No se llevaban bien por la sospecha, ya legendaria, de que Florinda había tirado a la basura un billete de lotería comprado por Antonomasia que luego salió premiado. Aquella disputa se desvanecía en las mentes de los demás, pero no en las de ellas. Antonomasia y Florinda se habían quedado solteras sin que eso fuera trágico. Disfrutaban tanto sus respectivas soledades que casi nunca se veían. Disputaban por el billete que valía una fortuna y por la eterna obsesión mexicana: cada una juzgaba que la otra no era suficientemente limpia. Aquí es donde viene el sello de la época. En los años setenta del siglo XX, se consideraba práctico y tal vez hasta elegante, tener sillones forrados de hule transparente. ¿Cómo triunfó un gusto tan vulgar? Esto sólo se explica en una nación dispuesta a lavar todas las cosas. Una desventaja de los muebles tapizados es que deben ser limpiados por costosos especialistas.
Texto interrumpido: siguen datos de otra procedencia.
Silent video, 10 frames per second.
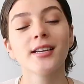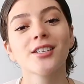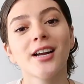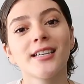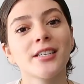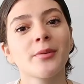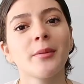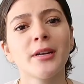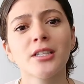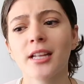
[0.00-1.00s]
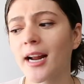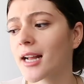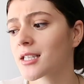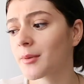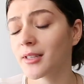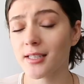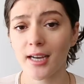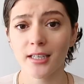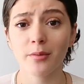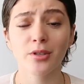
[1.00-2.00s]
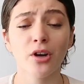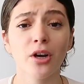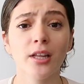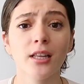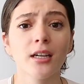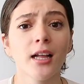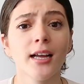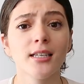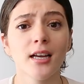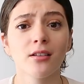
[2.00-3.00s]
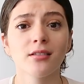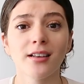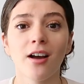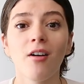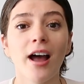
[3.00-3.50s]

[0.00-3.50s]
I start, I did want to mention that I got some of these items on the clientele sale.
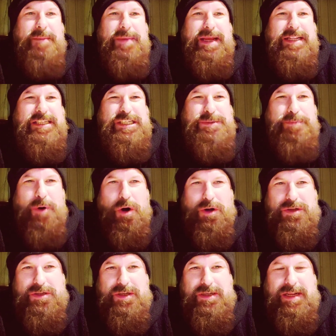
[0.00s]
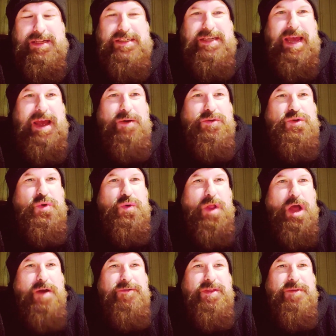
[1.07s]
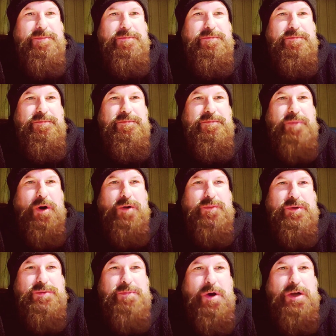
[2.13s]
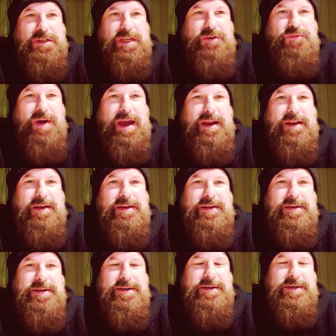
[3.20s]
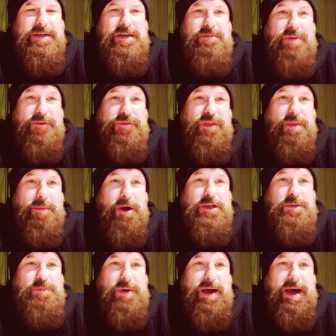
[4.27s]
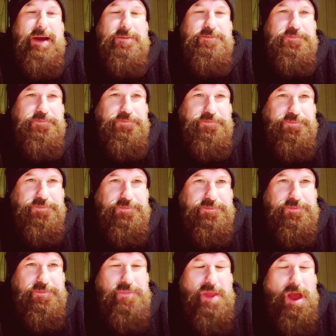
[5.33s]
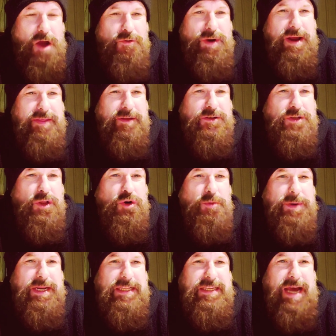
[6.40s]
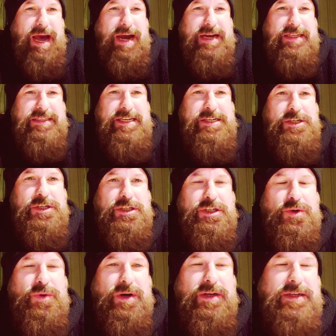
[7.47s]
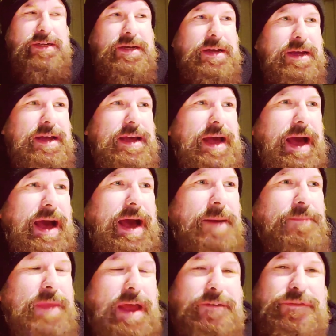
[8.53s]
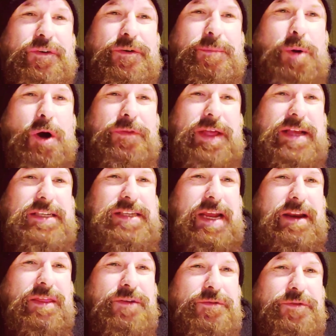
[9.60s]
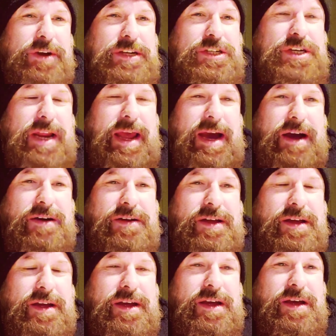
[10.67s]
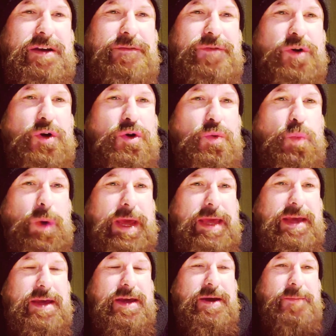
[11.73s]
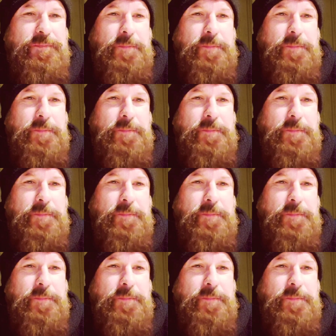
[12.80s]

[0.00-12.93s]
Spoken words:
in spots. I didn't say it was all over. The pod was mostly red, but for the most part I reckon there was a little bit of darker tinges to it, and for a pod that's set in the fridge now for a good week,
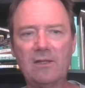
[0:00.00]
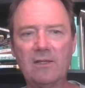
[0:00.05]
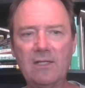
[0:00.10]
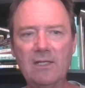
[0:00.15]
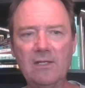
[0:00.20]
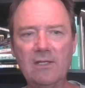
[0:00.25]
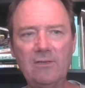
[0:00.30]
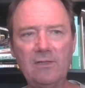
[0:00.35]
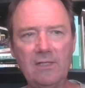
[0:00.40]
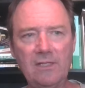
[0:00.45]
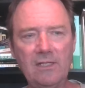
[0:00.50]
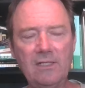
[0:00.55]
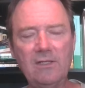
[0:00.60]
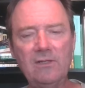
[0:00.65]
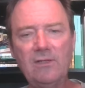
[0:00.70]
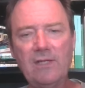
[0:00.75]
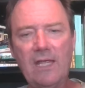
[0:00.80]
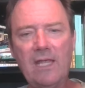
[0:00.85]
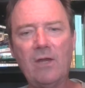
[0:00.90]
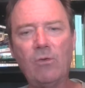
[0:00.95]
this
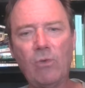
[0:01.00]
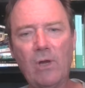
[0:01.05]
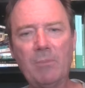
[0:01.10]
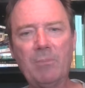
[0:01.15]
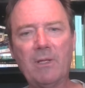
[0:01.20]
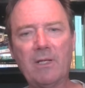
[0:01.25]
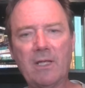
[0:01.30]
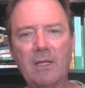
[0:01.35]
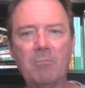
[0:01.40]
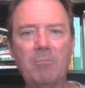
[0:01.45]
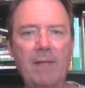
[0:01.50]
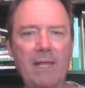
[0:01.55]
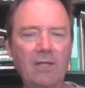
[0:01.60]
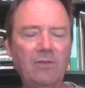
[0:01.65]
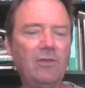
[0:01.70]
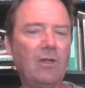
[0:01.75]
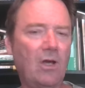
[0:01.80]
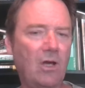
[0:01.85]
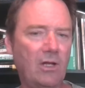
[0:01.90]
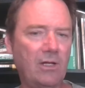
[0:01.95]
is a replica
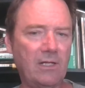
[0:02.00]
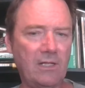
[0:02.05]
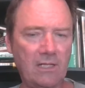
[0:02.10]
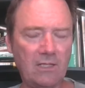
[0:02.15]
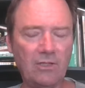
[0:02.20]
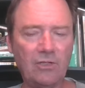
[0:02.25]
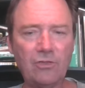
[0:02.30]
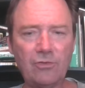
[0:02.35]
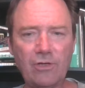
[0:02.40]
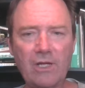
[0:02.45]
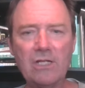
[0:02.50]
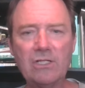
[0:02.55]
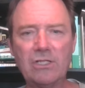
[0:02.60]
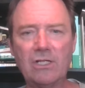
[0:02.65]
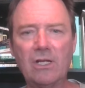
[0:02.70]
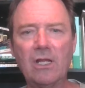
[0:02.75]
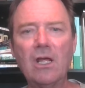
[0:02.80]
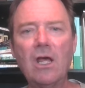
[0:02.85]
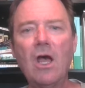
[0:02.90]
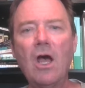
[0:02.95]
based on an
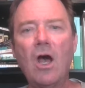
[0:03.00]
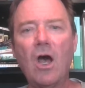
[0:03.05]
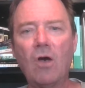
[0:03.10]
illustration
El hule protegía la tela y permitía algo más importante: echarle agua y detergente a toda la sala. Como el hule se opaca con facilidad (basta presionarlo para dejarle huellas digitales), el sillón favorito podía ser lavado a diario con el pretexto de ver mejor su impoluto tapiz de terciopana.

La sala de la tía Florinda era horrenda y se volvió peor con forros de plástico. Antonomasia no la criticaba por cuestión estética sino por el complejo de suciedad que revelaba tener sillones lavables: "La basura se mete debajo de todo, hasta lo que es transparente", dijo por molestar. Antonomasia y Florinda animaron su distante relación con pleitos por el billete y la higiene, variantes de los mayores temas de disputa: el dinero y los usos del cuerpo. Cuando la tía Florinda murió, lo primero que hicimos fue quitarle el hule a sus sillones. Una repentina intuición llevó a Antonomasia a darle la vuelta a uno de los cojines. Al reverso encontró el billete premiado. Durante años, ella se había sentado sobre una fortuna que nunca cobró. Hablamos con un abogado y supimos que era demasiado tarde para cobrarla. El hule transparente ocultaba un blindado escondite. Florinda lo lavaba sin que supiéramos que custodiaba algo incómodo y afrentoso: la fortuna que no sería para su hermana. Entonces entendimos la frase que le decía a Antonomasia cada vez que se burlaba de su sala: "Di lo que quieras: este sofá es mi caja fuerte".

Volteamos todos los cojines y no encontramos nada más, salvo el eterno pasador para el pelo que siempre aparece en esos sitios. ¿Por qué Florinda actuó de esa manera? La moral de la historia parece ser la siguiente: como en "La carta robada" de Edgar Allan Poe, escondió algo a la vista de todo mundo. El mueble del que se burlaba su hermana contenía una fortuna. No le importaba desperdiciar el dinero que podía ser cobrado con el billete; le importaba que no lo tuviera Antonomasia. También la higiene puede tener un sesgo vengativo. Quizá no nos lavamos tanto por temor a que descubran nuestro olor, sino para mostrar que los otros huelen peor. Fue lo que el impecable Moctezuma logró ante Cortés. En el último balance de la historia, perder la guerra es menos importante que perder la reputación.